What’s the future of AI?

Byrne and McLoughlin said that, historically, substantial productivity improvements from new technologies have only become apparent once adoption rates exceed 50%.

"Productivity gains of 0.2-0.3% per annum could be achieved, with improvements of 0.8-1.3% possible by the 2030s, providing a foundation for growth.”

“Current reports indicate that the US is approaching this threshold, with an AI adoption rate of over 45%, compared to just 25% in Europe,” they said. “However, in many cases, adoption is not yet fully scaled. If these trends continue, productivity gains of 0.2-0.3% per annum could be achieved by the end of the decade, with improvements of 0.8-1.3% possible by the 2030s, providing a strong foundation for future growth.”

While AI does present risks to employment – particularly in certain roles – evidence of widespread job losses remains limited.

There has been some increase in unemployment among younger workers in the technology sector, but little impact has been observed in other sectors considered most vulnerable to AI.

Research suggests that ultimately 6-7% of workers could be displaced by AI, though estimates vary widely. It is important to note that the introduction of new technologies often creates new types of jobs; for example, 60% of today’s workforce is employed in roles that did not exist in 1940.

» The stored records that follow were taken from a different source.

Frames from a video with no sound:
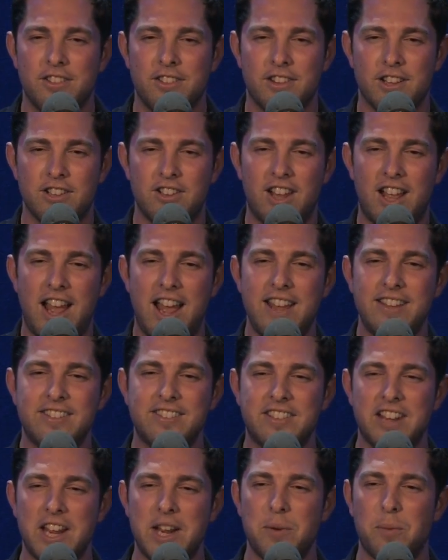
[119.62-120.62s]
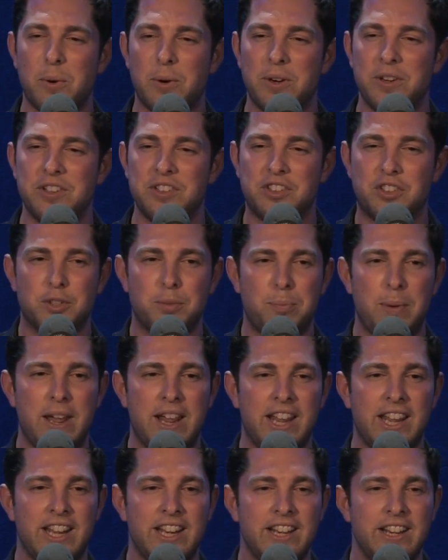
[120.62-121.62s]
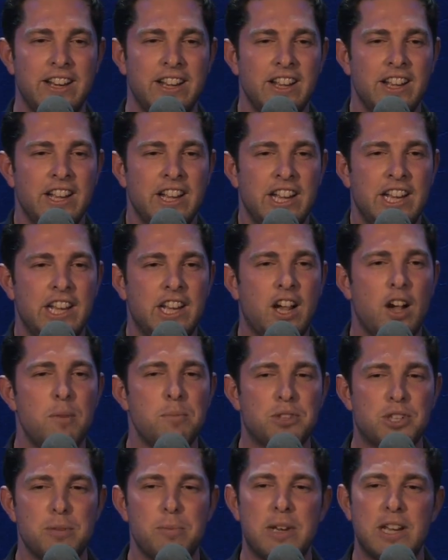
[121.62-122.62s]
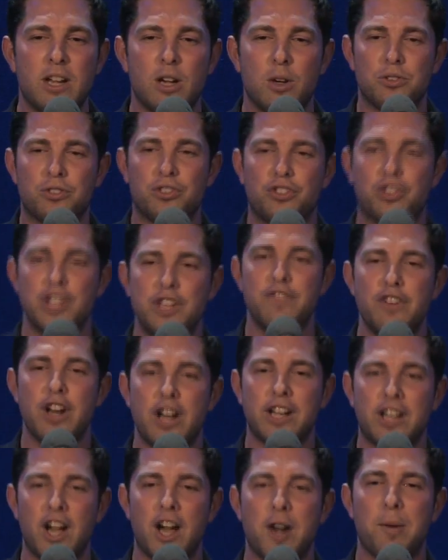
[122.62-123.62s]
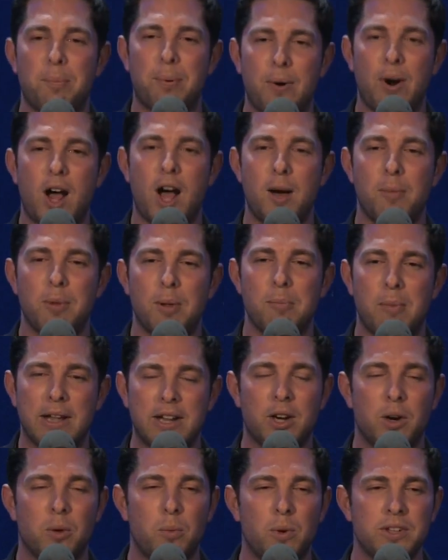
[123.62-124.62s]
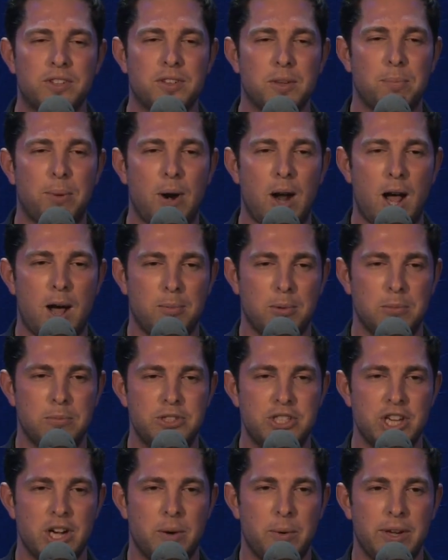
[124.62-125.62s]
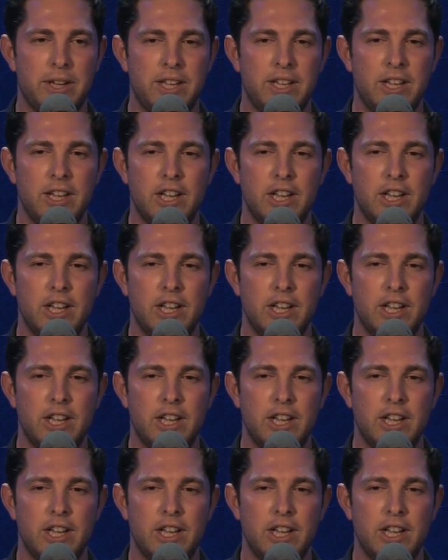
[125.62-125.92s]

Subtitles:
The last day we're in Spain, he comes to me, he Steven, I got a problem. I go, what's the problem, Joey?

There could, in the short-to-mid-term, be some backlash against AI.

This has been highlighted, primarily, by the environmental concerns, namely the huge water usage of data centres.

There is also the social aspect. In mid-January, the UK banned deepfakes, and X owner Elon Musk entered into a war of words with the British government over free speech around the use of sexualised images on X’s AI chatbot Grok.

Several other countries are blocking certain aspects of AI and investigating ways to limit access. This could then bleed into both the companies that develop AI and their attractiveness to investors, as well as corporate uptake of their products.